Non amo questo tipo di racconto, in genere scadono nel melenso. Questo però è scritto con tale leggerezza (diciamo assenza di enfasi) e equilibrio delle parti che mi ha conquistato. Un racconto di giusta misura, con padronanza del mezzo e sopratutto andamento gradevole e accattivante. Misura difficile da trovare, che però l’abilità degli autori è riuscita a esprimere. Niente melensaggini, dunque, ma l’essenziale per dire quello che c’era da dire.
… ecco, precisamente, sottoscrivo Miglieruolo…
ma grazie!
è l’aspetto che temevo, personalmente, e se non si è caduti nel melenso ne sono proprio soddisfatta.
grazie a Clelia e DB
cb
Ringrazio Daniele (che non conoscevo) ma soprattutto & altr*(che mi ha fatto conoscere a Daniele) per questo omaggio alla collaboration tra Cristina e me.
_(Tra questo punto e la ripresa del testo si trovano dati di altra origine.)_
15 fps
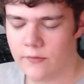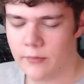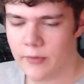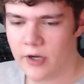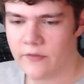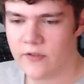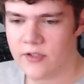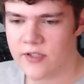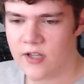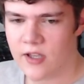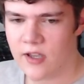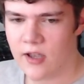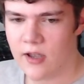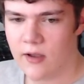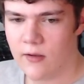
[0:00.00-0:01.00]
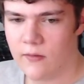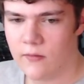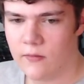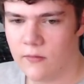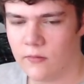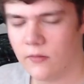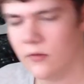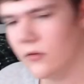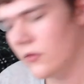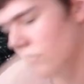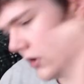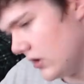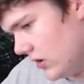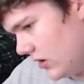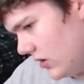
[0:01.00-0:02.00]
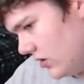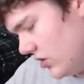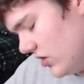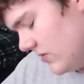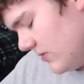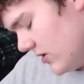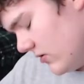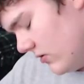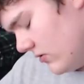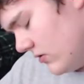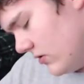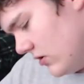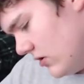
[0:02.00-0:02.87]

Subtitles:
For breakfast, I had a cheese bagel.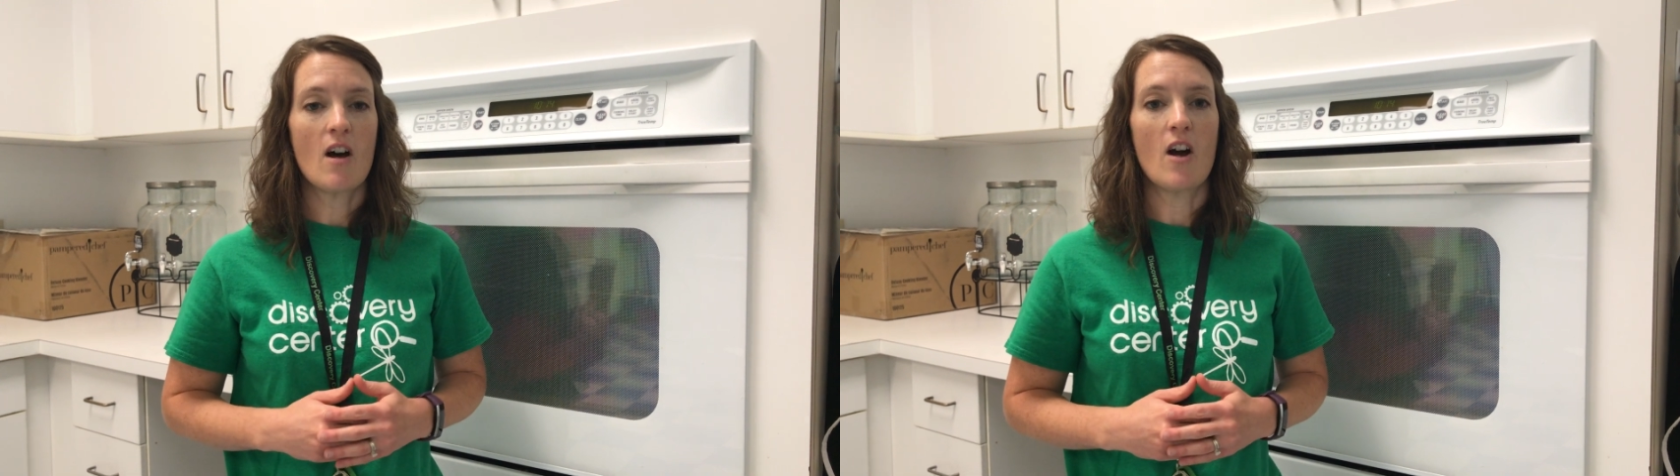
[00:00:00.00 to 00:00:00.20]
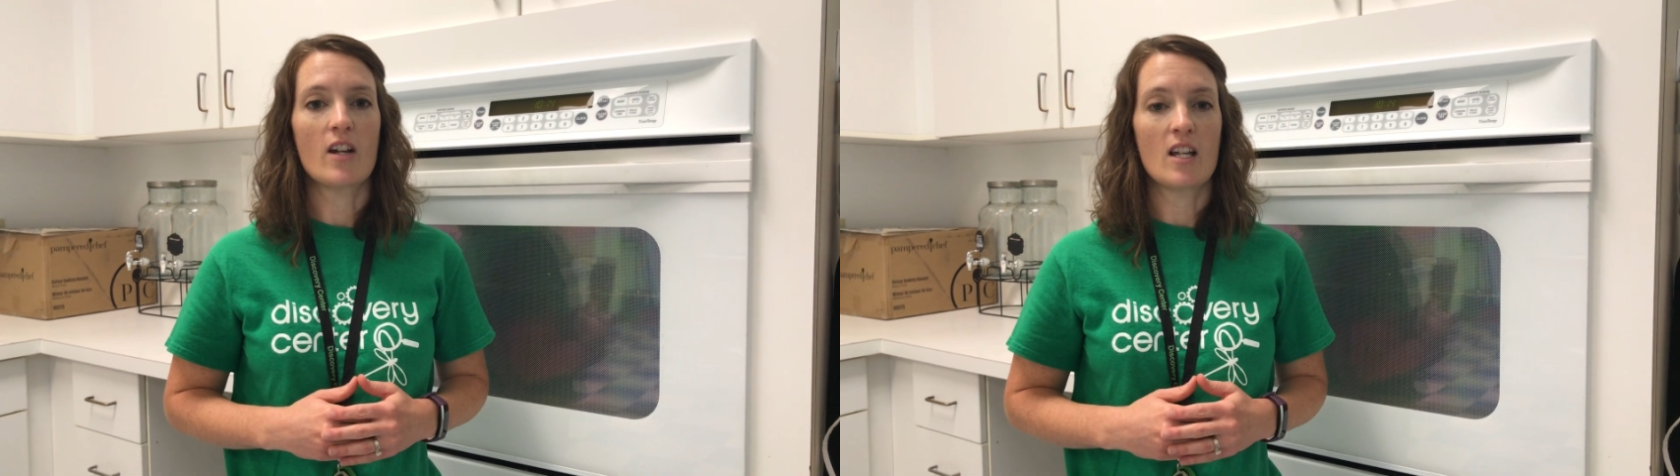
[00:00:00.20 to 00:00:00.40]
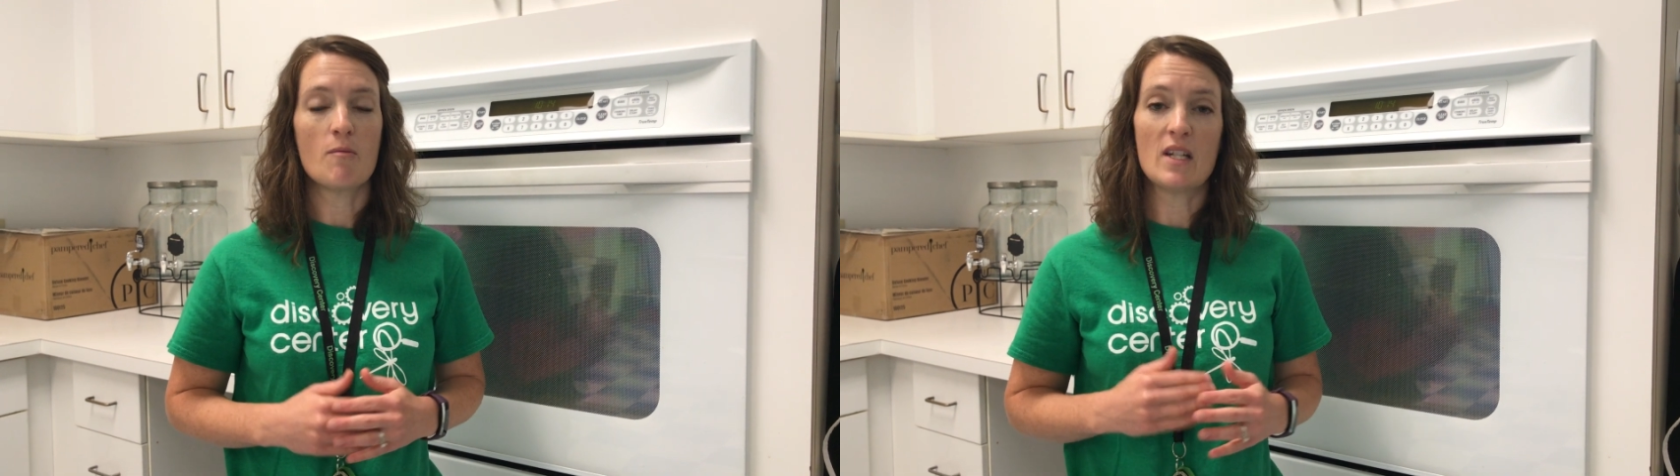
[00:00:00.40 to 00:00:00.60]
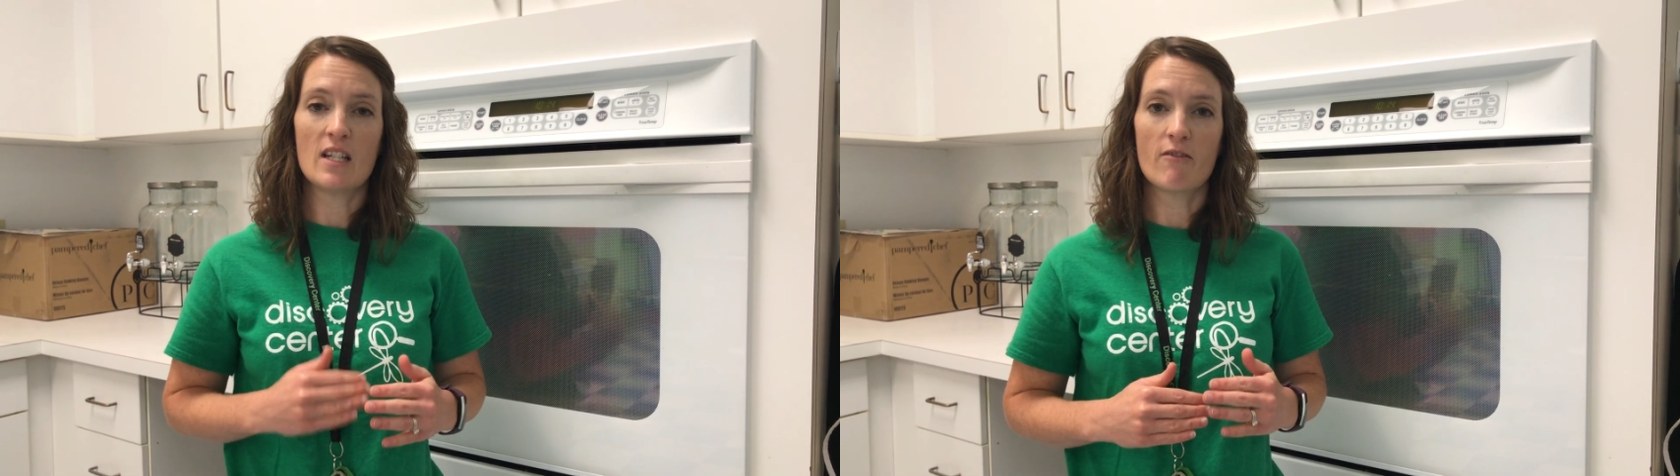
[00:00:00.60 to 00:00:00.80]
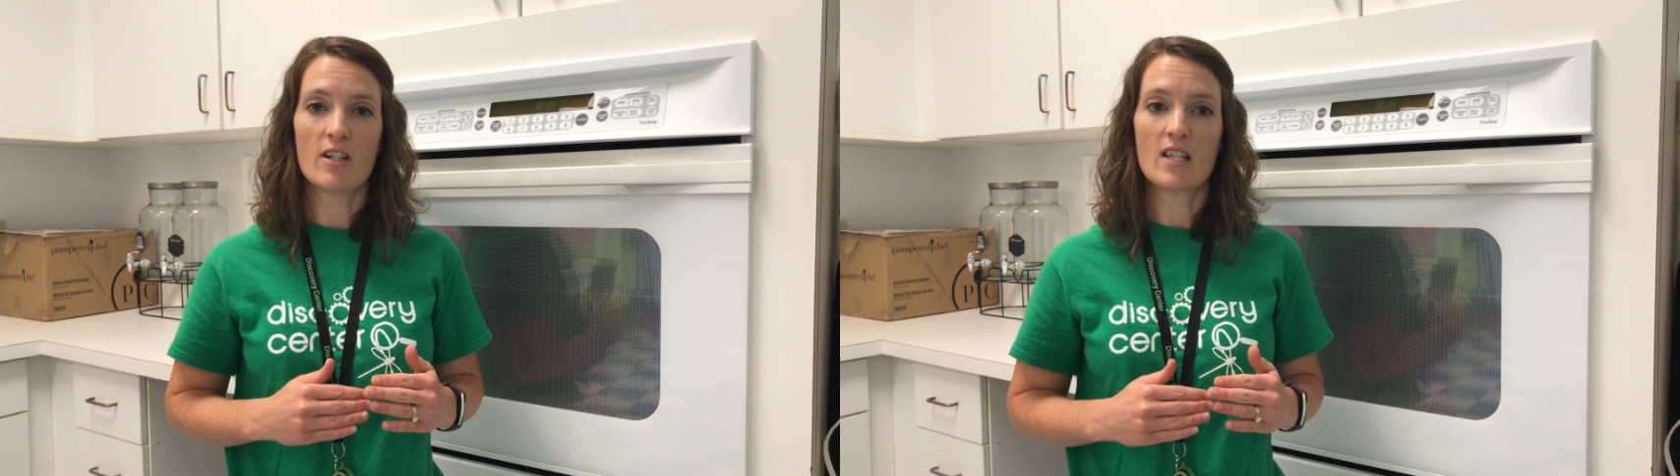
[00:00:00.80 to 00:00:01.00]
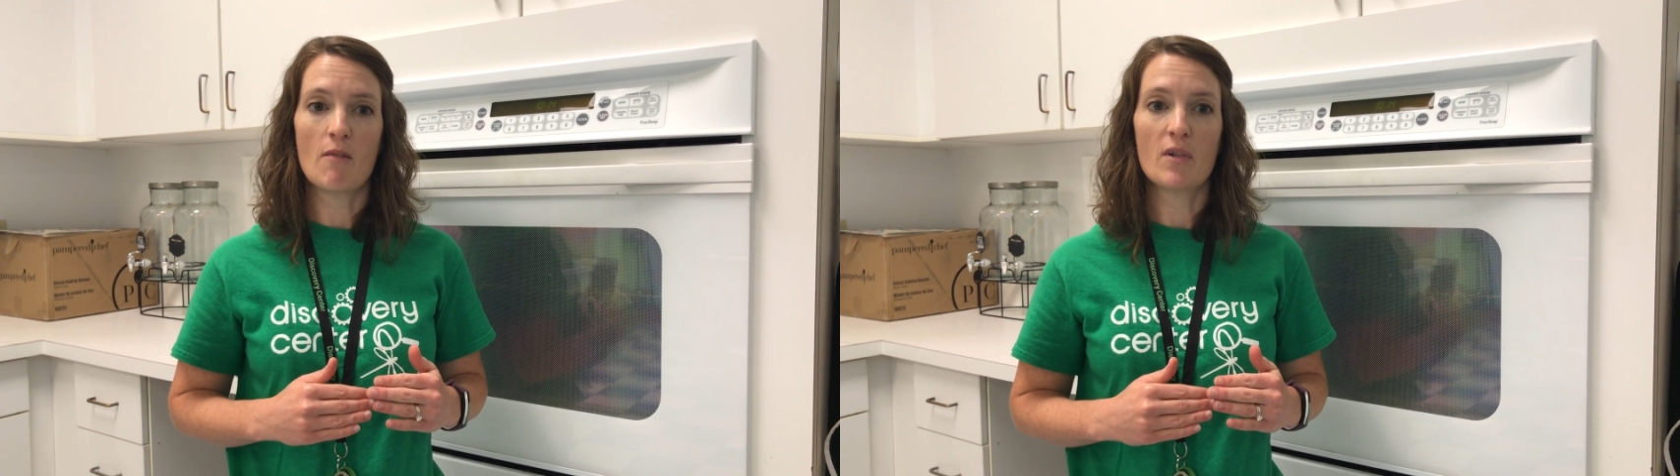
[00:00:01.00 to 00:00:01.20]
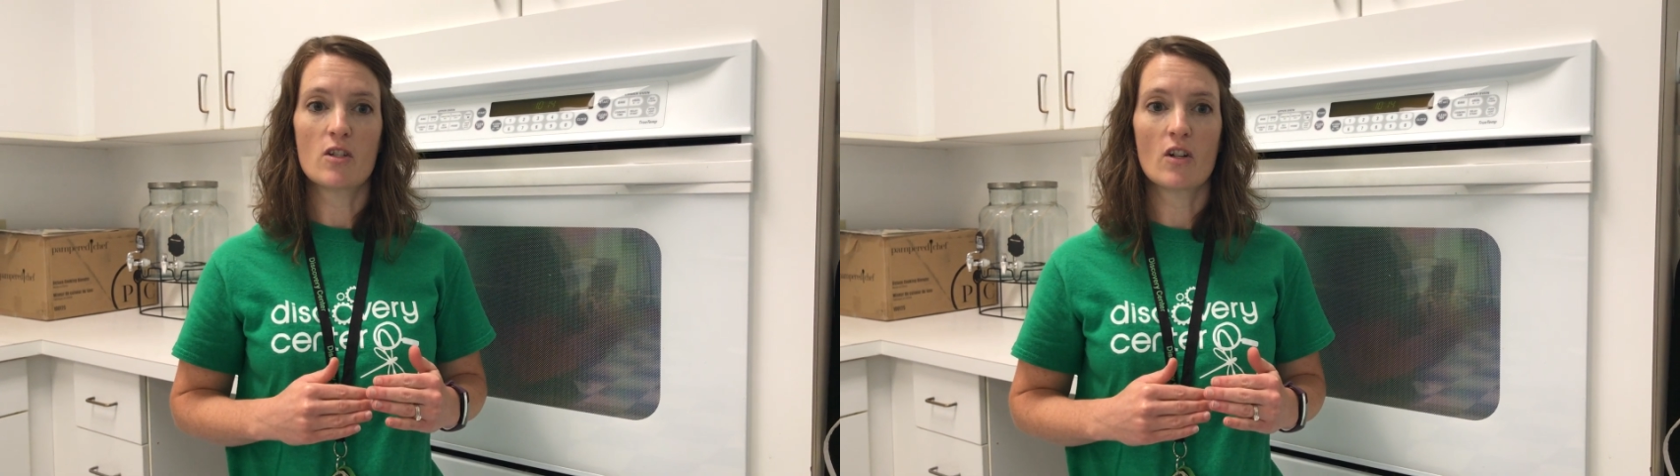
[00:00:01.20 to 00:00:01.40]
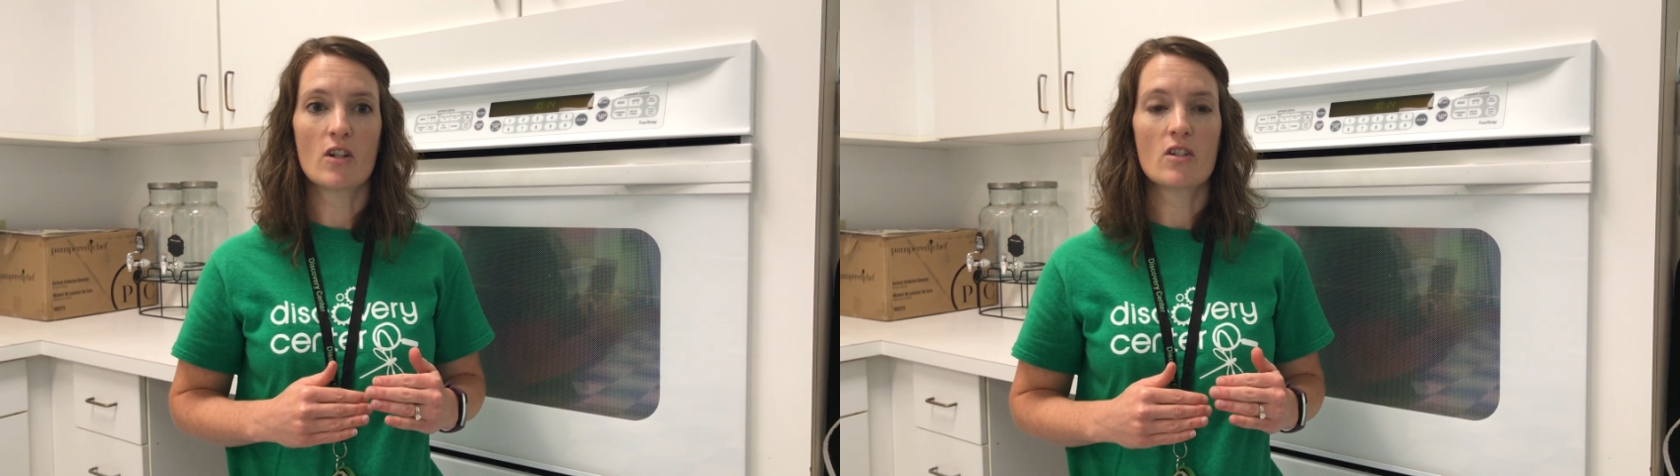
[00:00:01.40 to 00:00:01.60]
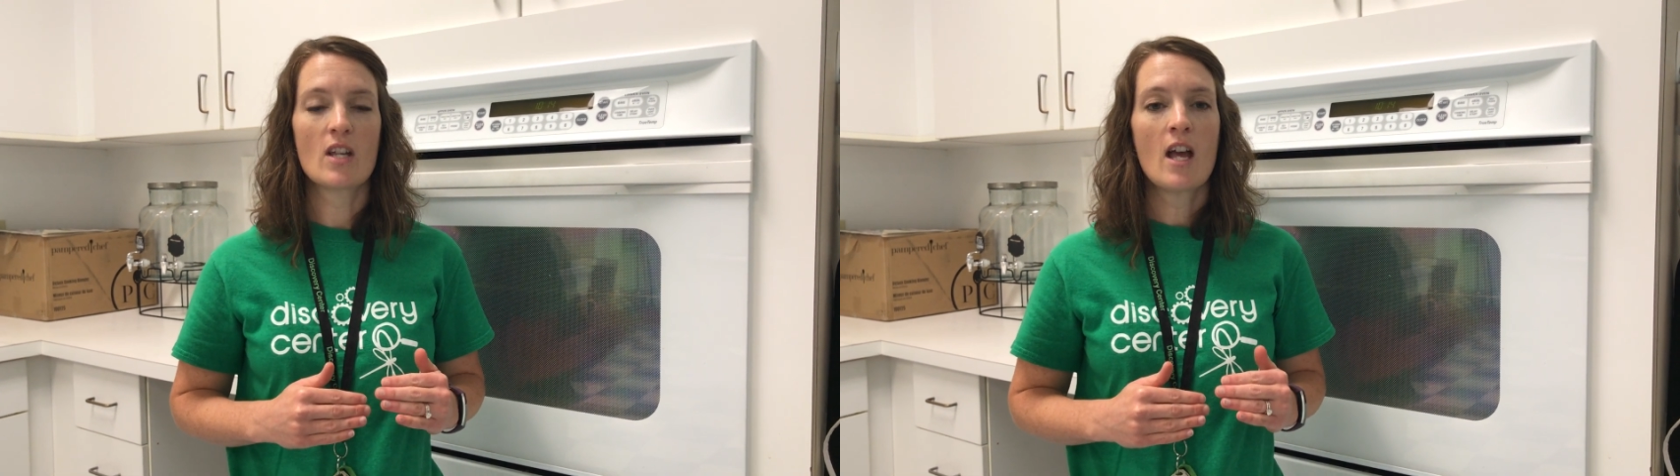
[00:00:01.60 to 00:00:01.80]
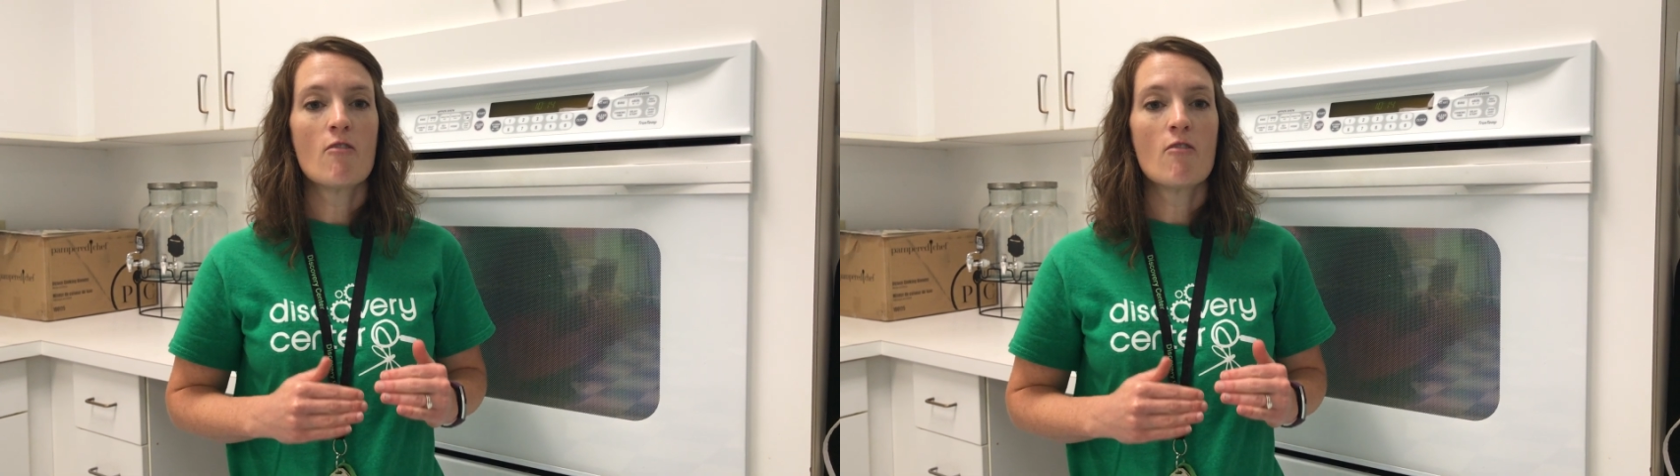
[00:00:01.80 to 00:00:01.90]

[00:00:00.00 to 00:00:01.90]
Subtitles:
are going to be different temperatures.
Uno speciale grazie anche per la scelta dell’immagine che trovo veramente rappresentativa sia per l’intesa della coppia degli autori sia per la perfetta sintonia di quest’immagine con il protagonista del racconto. E’ una coincidenza lo so ma voglio proporvi una frase scritta proprio ieri in un altro racconto legato alla casa del mais :
“…ma ciò che più dava fastidio anzi bruciava era vederli sgattaiolare via, lei seduta sul canotto della bici con una mano sul manubrio e l’altra abbarbicata come un ramo di glicine sulle reni del marito.
Lui sempre magro e snello suonava il campanello e poi con la sua mano grossa da metalmeccanico le lisciava i fianchi e le forme arrotondate dal tempo e affondando il naso nella permanente bionda le baciava il collo sapendo di stimolare quel che avrebbero fatto a casa. Che buon tempo! Quello era il buon tempo!.”
Grazie, per questo gradito pensiero, grazie per la bicicletta!
Per voi e Crì, i protagonisti del racconto lasciano il profumo degli iris piantati in fondo all’orto.